Problem to solve. Your copy should begin at the line containing "[3:44.22-3:45.22]" and end at the last line of the records below, matching each line exactly and leaving out pictures.
### Provided data
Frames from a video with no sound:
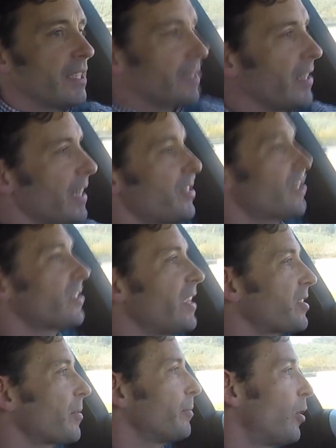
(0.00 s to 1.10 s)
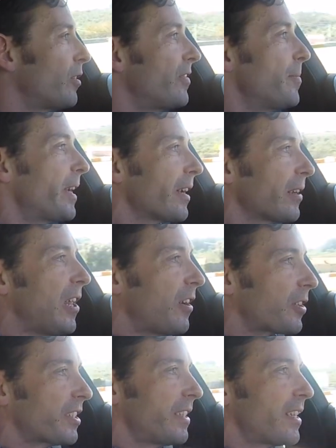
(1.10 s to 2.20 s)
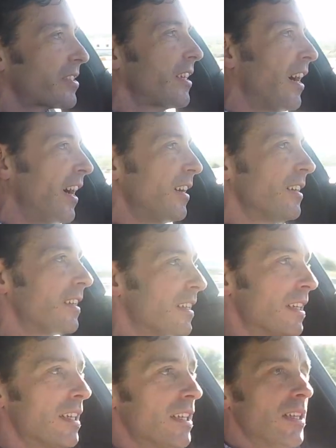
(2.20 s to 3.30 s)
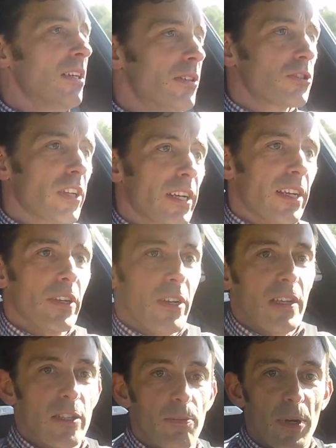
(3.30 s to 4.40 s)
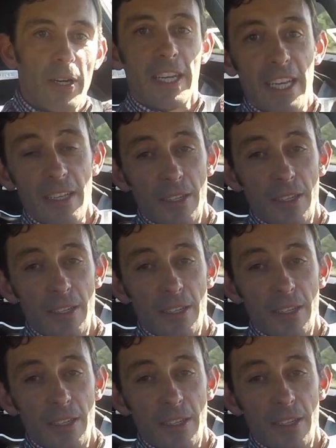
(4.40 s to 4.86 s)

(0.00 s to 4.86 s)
nice to see some more of it being unlocked in this car. I'll try and give it another little bung here.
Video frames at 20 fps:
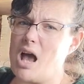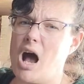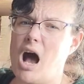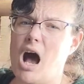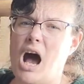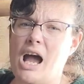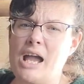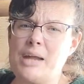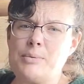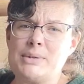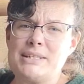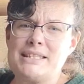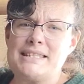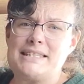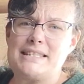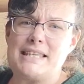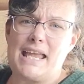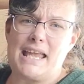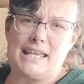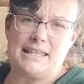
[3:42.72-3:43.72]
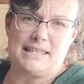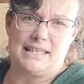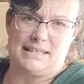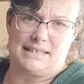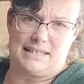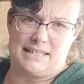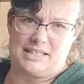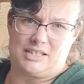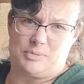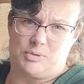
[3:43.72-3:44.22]
I would say that
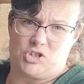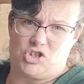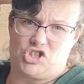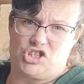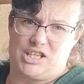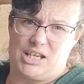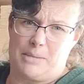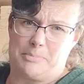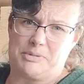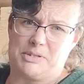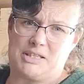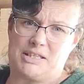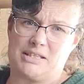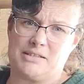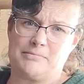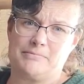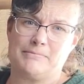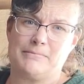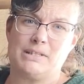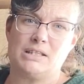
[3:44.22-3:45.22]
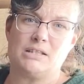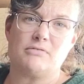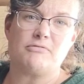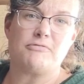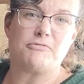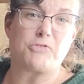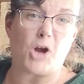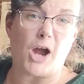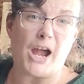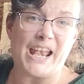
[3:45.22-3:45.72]
this was shipped
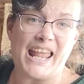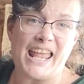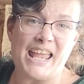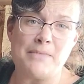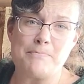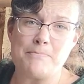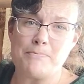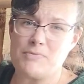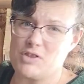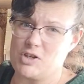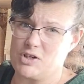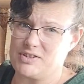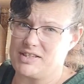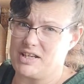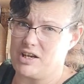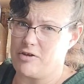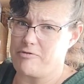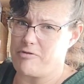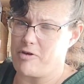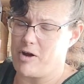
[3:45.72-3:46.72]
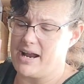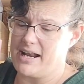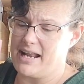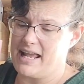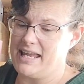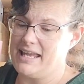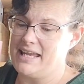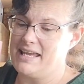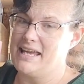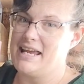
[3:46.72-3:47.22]
Thursday or
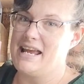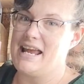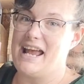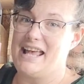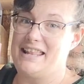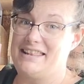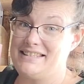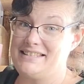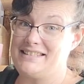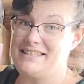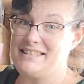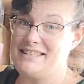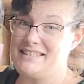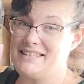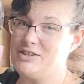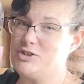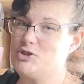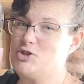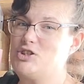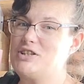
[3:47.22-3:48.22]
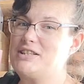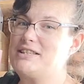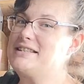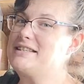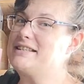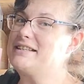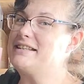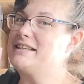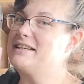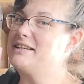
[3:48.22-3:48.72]
Friday, and this is still just
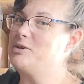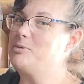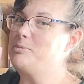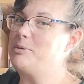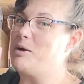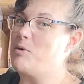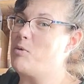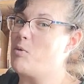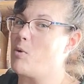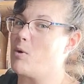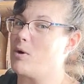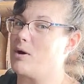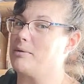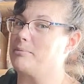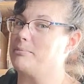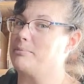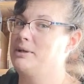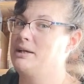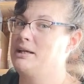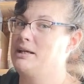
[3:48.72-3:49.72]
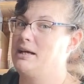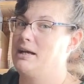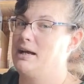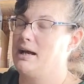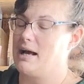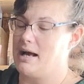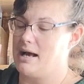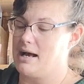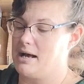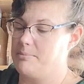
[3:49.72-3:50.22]
a little bit warm.
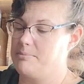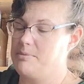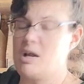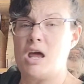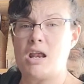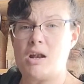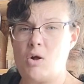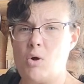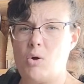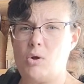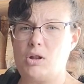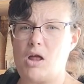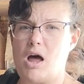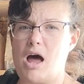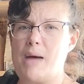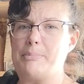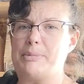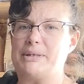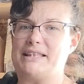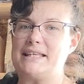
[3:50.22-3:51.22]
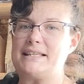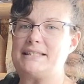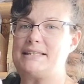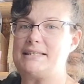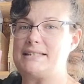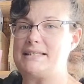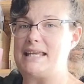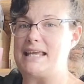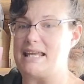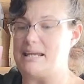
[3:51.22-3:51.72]
Not a whole lot, but this
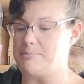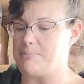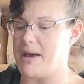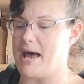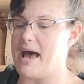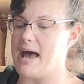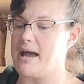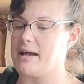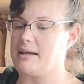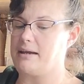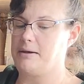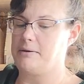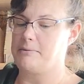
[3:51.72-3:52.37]
is a heat pack,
######
Problem solution.
[3:44.22-3:45.22]
[3:45.22-3:45.72]
this was shipped
[3:45.72-3:46.72]
[3:46.72-3:47.22]
Thursday or
[3:47.22-3:48.22]
[3:48.22-3:48.72]
Friday, and this is still just
[3:48.72-3:49.72]
[3:49.72-3:50.22]
a little bit warm.
[3:50.22-3:51.22]
[3:51.22-3:51.72]
Not a whole lot, but this
[3:51.72-3:52.37]
is a heat pack,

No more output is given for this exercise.